Exercise instructions: The lines to copy run from the one containing "[0.00-0.10s]" to the last line of the entries; output those lines exactly and only them, without pictures.

━━━ Records for the task

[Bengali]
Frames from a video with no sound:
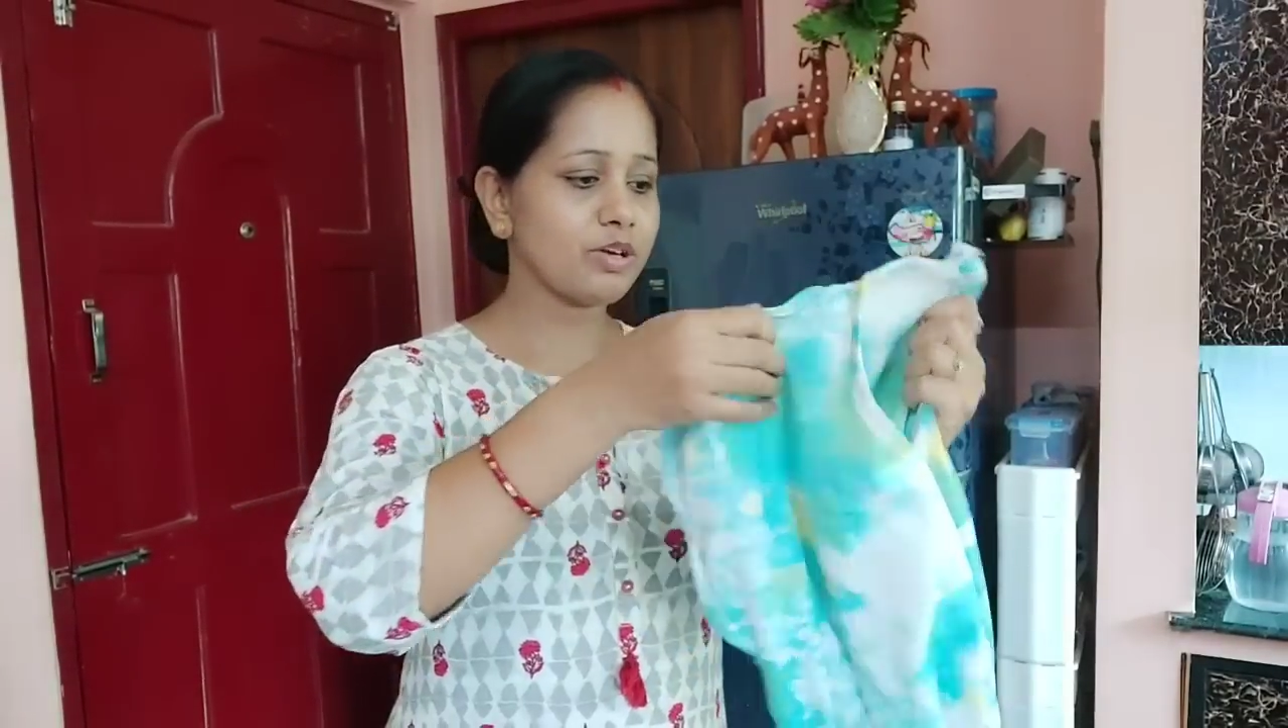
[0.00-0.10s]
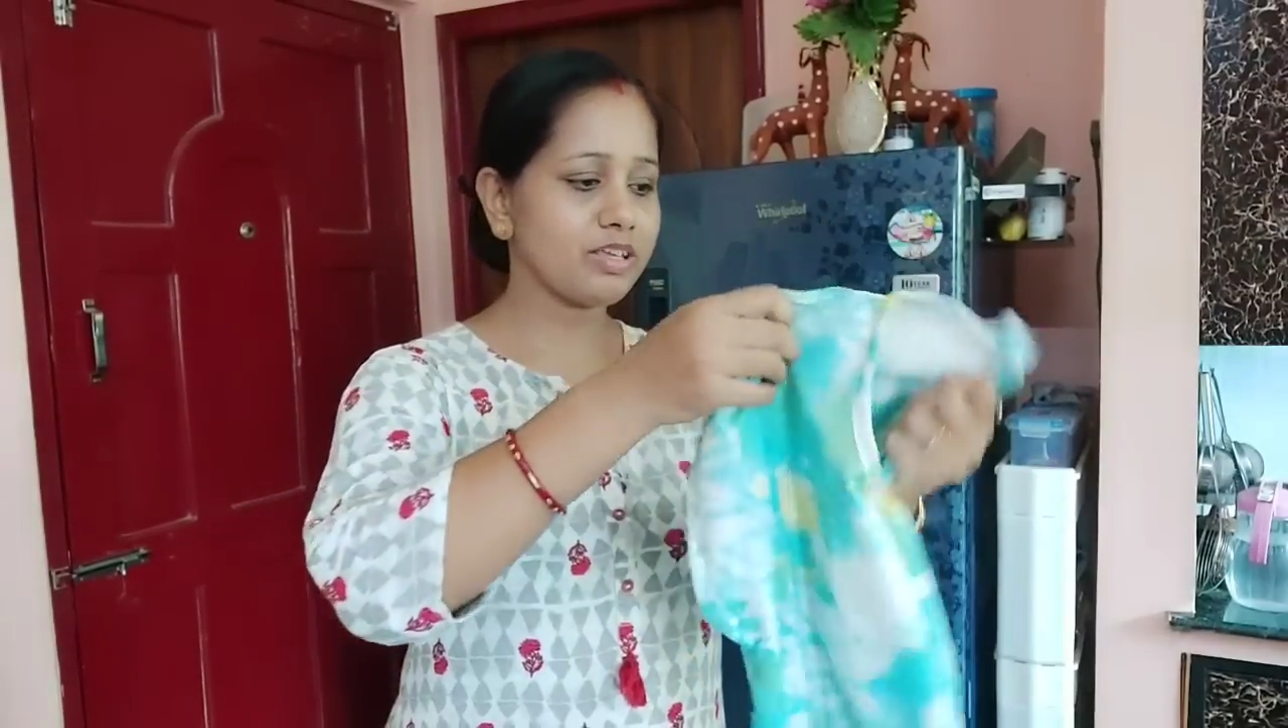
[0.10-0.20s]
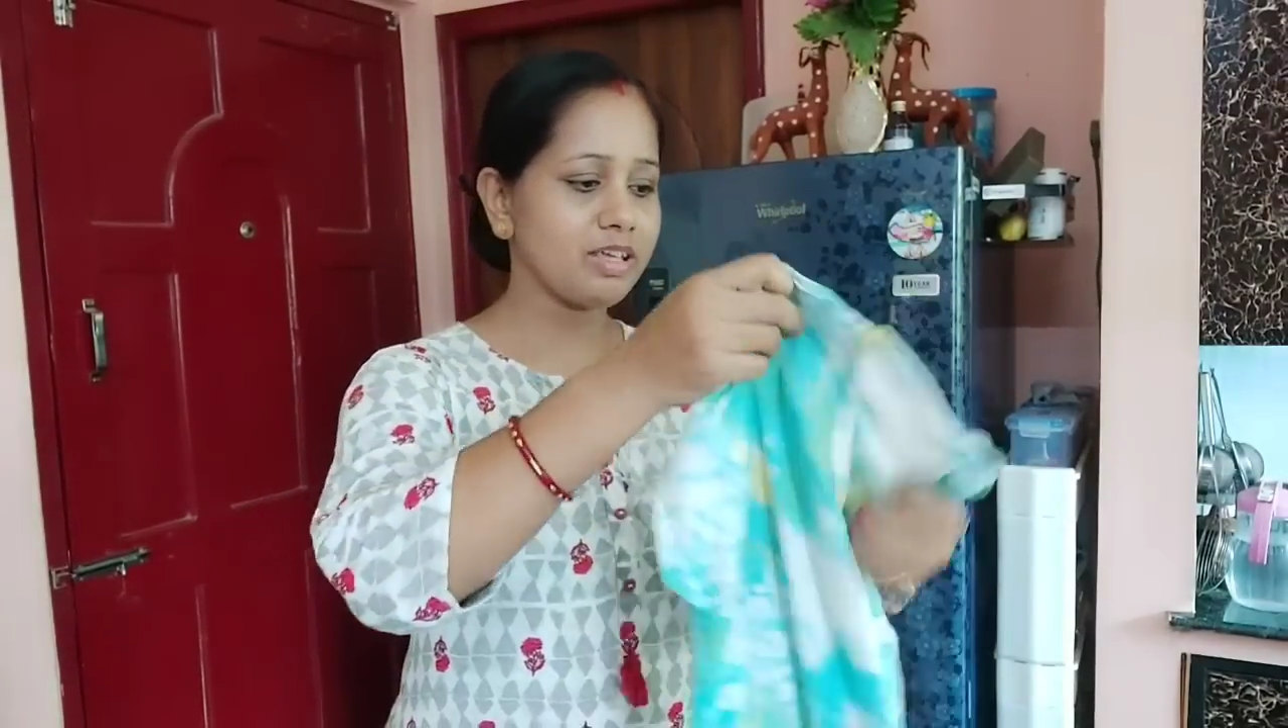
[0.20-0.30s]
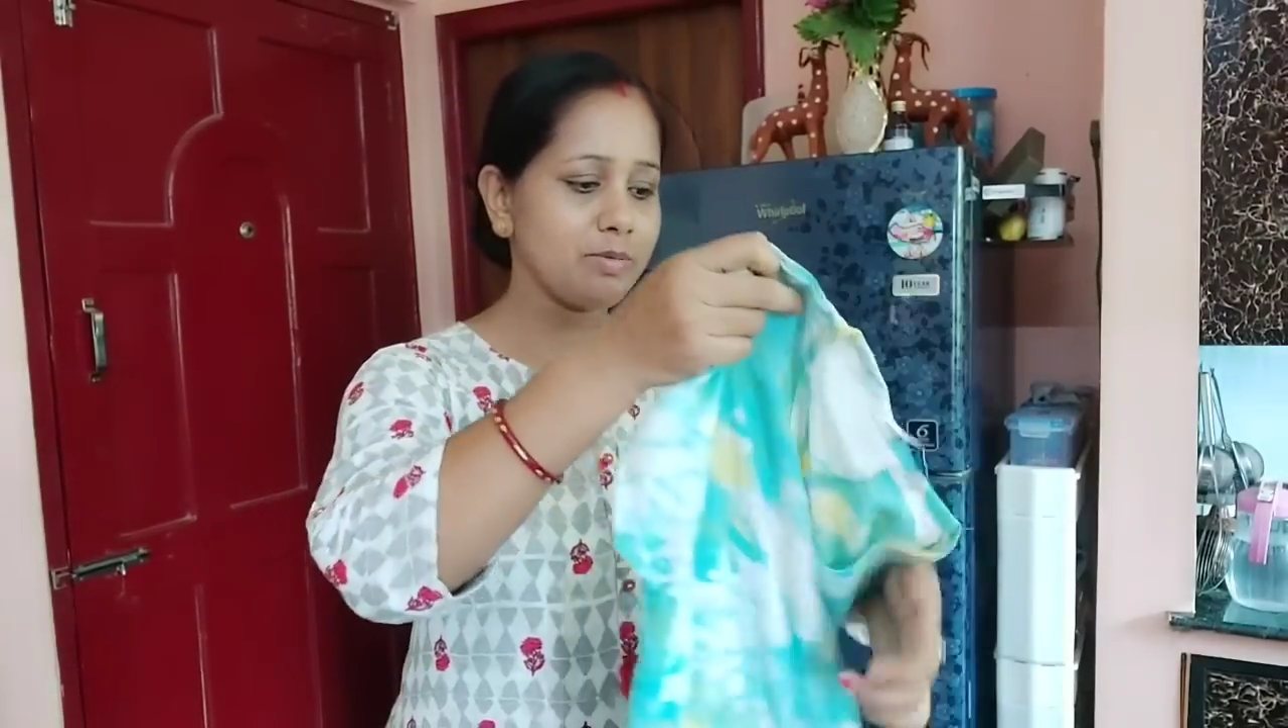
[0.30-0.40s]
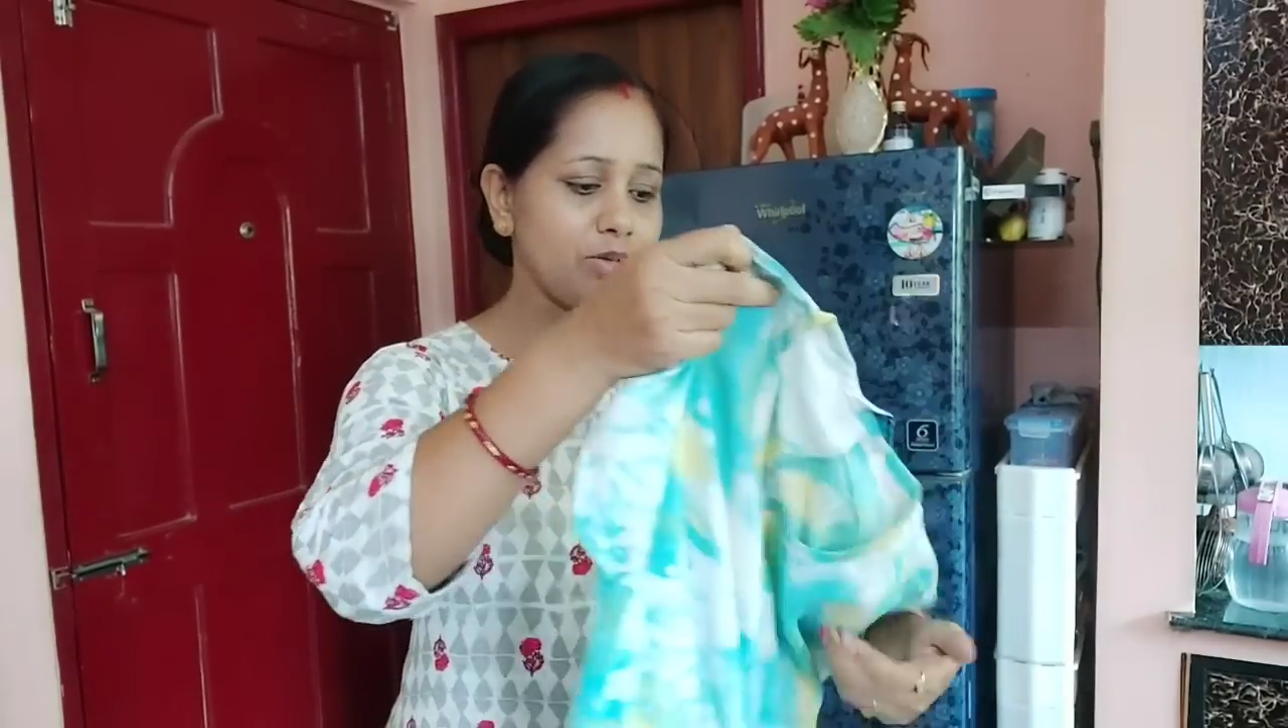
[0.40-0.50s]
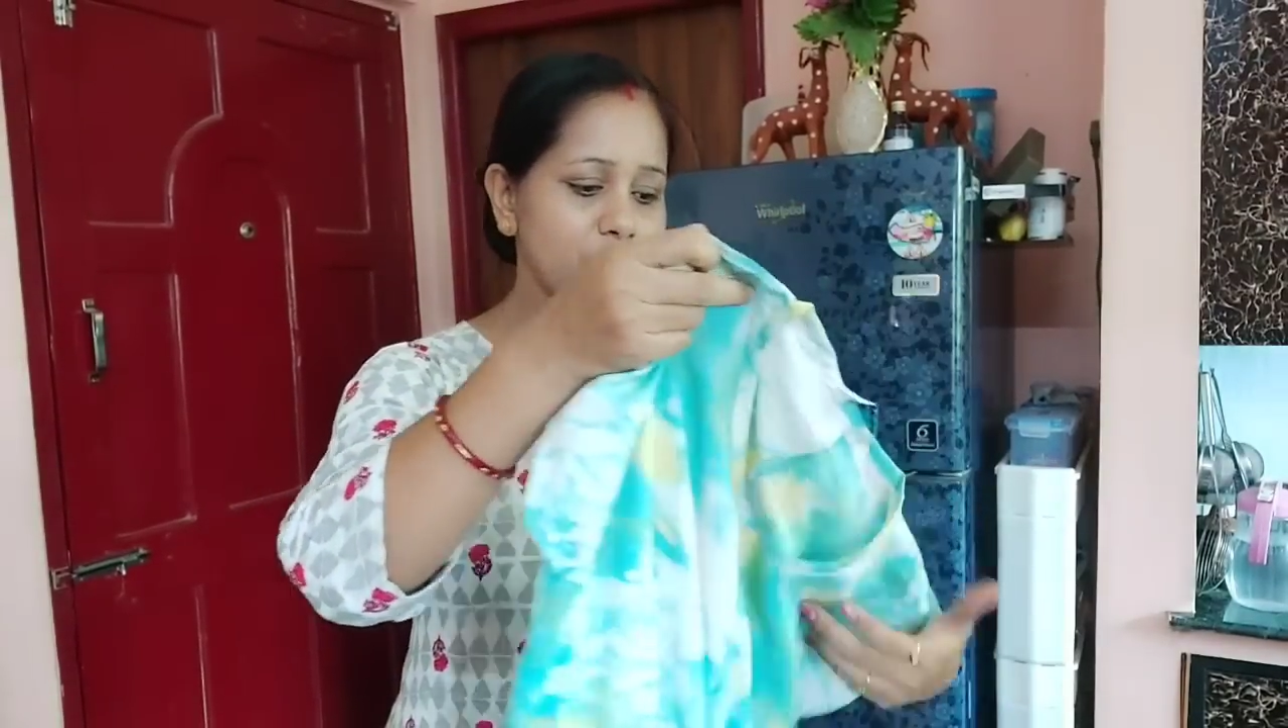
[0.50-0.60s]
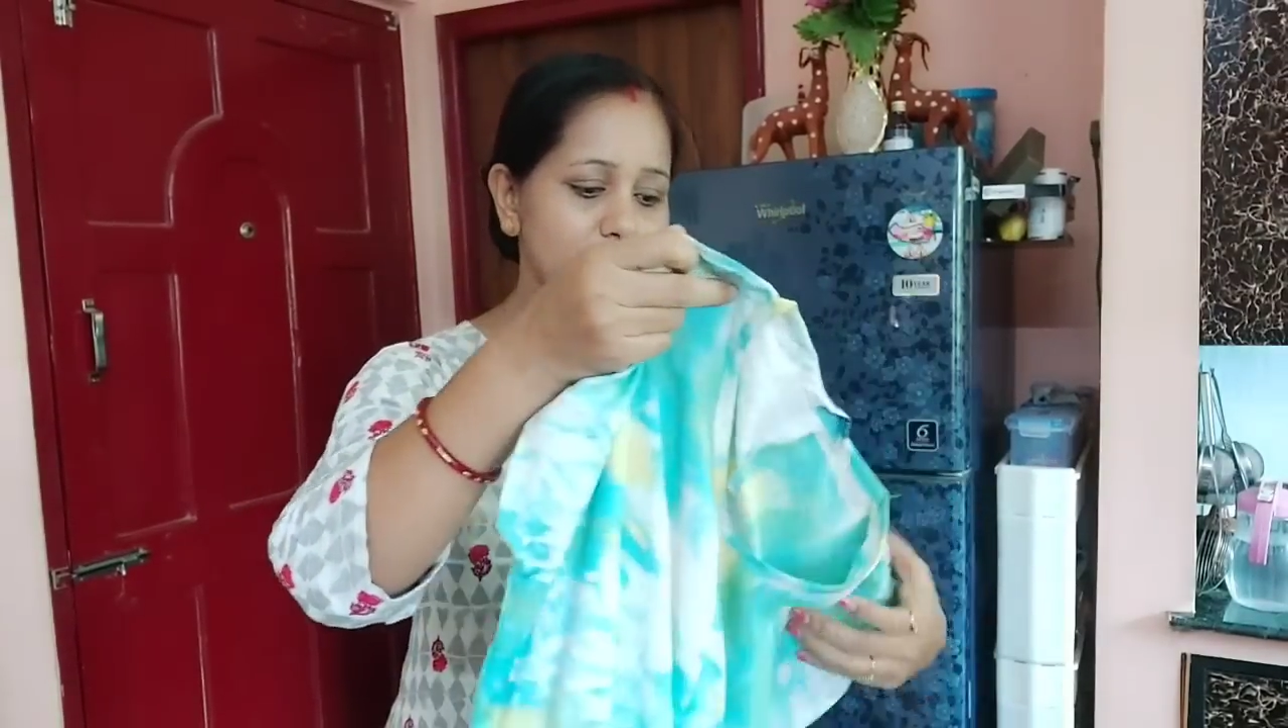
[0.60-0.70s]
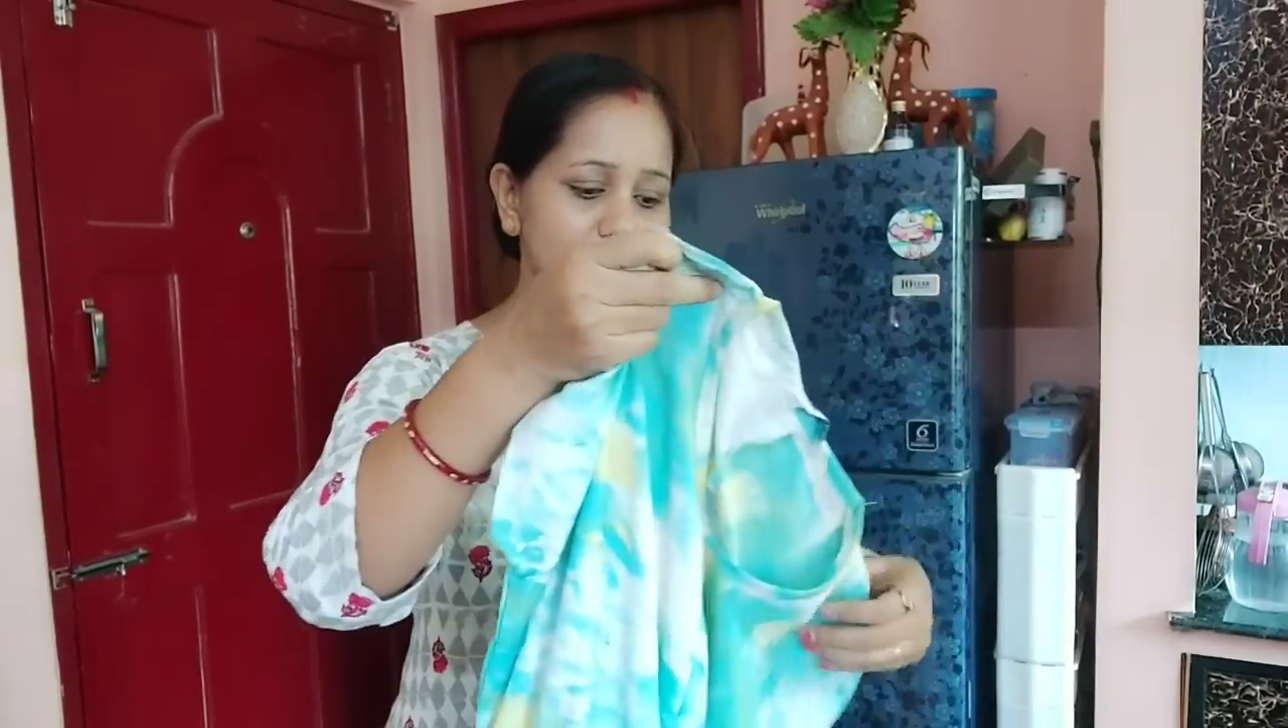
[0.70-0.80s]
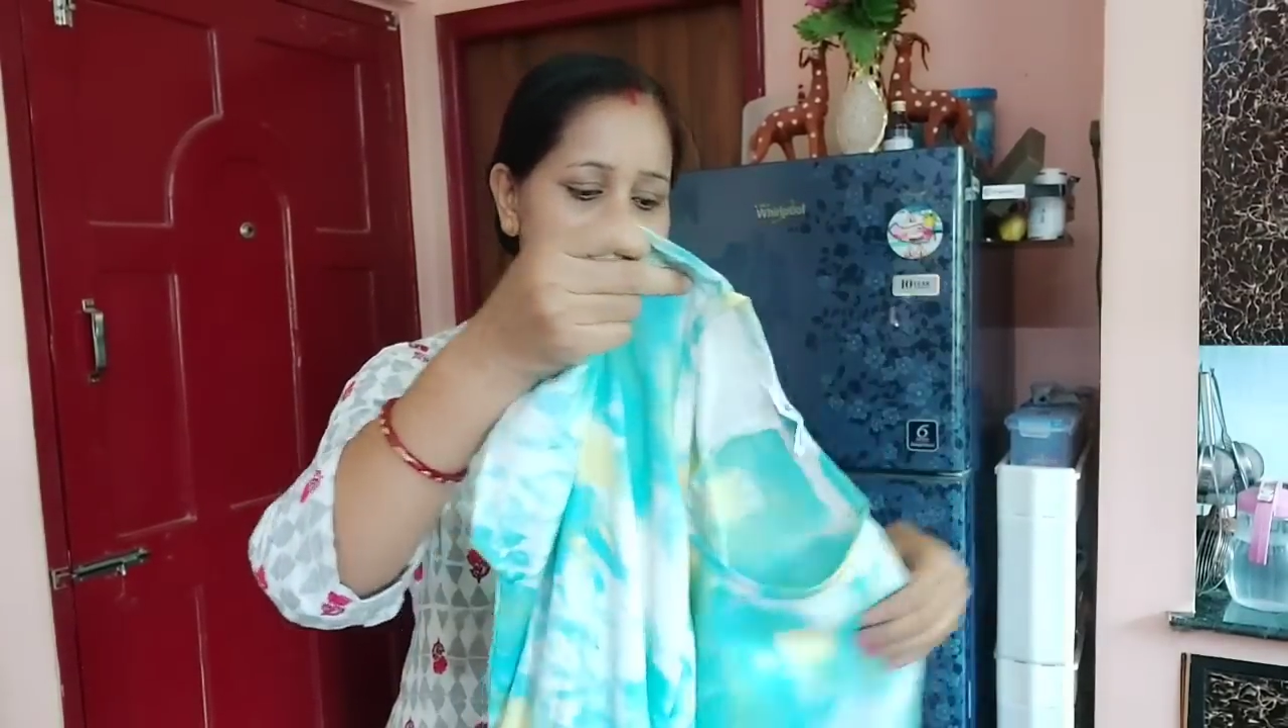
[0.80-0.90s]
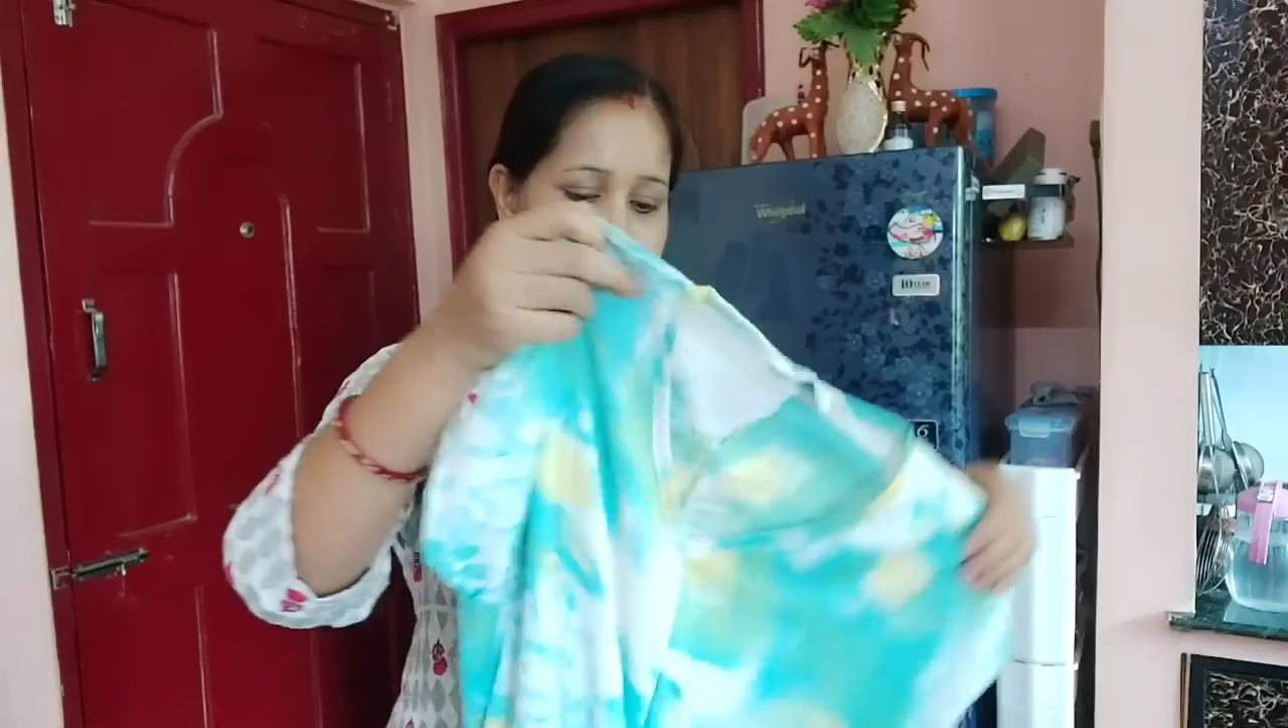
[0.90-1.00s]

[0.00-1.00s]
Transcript: অনেকেই বলেছো দিদি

━━━━━━

Written reply:
[0.00-0.10s]
[0.10-0.20s]
[0.20-0.30s]
[0.30-0.40s]
[0.40-0.50s]
[0.50-0.60s]
[0.60-0.70s]
[0.70-0.80s]
[0.80-0.90s]
[0.90-1.00s]

[0.00-1.00s]
Transcript: অনেকেই বলেছো দিদি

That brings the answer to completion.